- WHAT THIS TASK INVOLVES: Pictures do not belong in the copy; transcribe everything else in the records exactly.

- DATA TO USE:

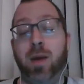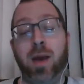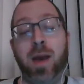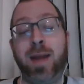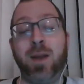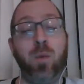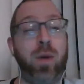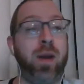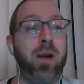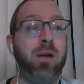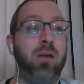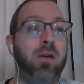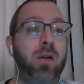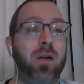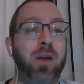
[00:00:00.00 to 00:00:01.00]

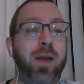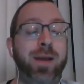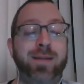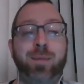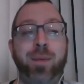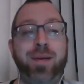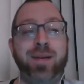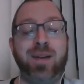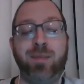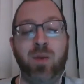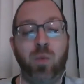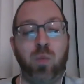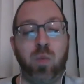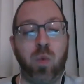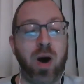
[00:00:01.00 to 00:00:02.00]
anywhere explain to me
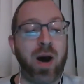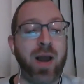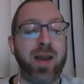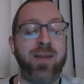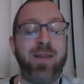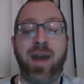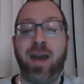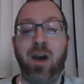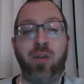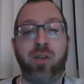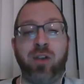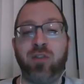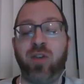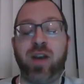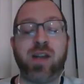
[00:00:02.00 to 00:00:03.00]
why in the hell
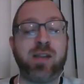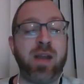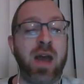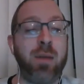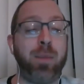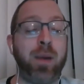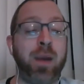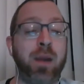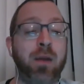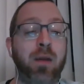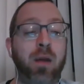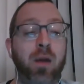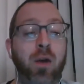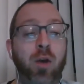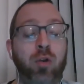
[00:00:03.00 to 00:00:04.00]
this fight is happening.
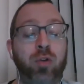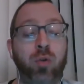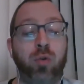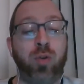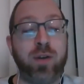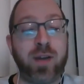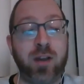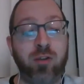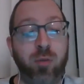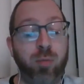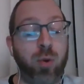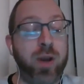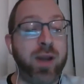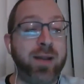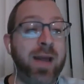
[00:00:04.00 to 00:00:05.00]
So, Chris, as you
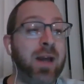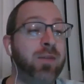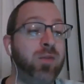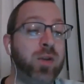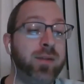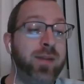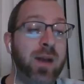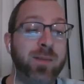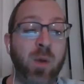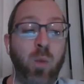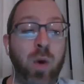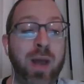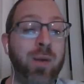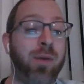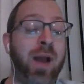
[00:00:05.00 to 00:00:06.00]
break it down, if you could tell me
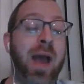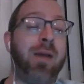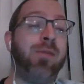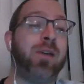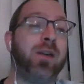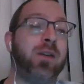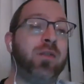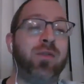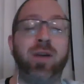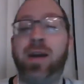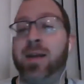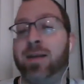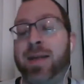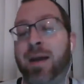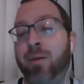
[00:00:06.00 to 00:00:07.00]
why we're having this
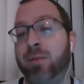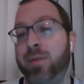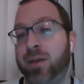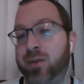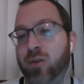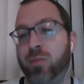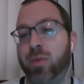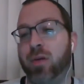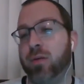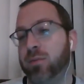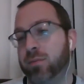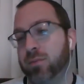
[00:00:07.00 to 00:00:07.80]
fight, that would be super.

- ANSWER BOX:
[00:00:00.00 to 00:00:01.00]

[00:00:01.00 to 00:00:02.00]
anywhere explain to me
[00:00:02.00 to 00:00:03.00]
why in the hell
[00:00:03.00 to 00:00:04.00]
this fight is happening.
[00:00:04.00 to 00:00:05.00]
So, Chris, as you
[00:00:05.00 to 00:00:06.00]
break it down, if you could tell me
[00:00:06.00 to 00:00:07.00]
why we're having this
[00:00:07.00 to 00:00:07.80]
fight, that would be super.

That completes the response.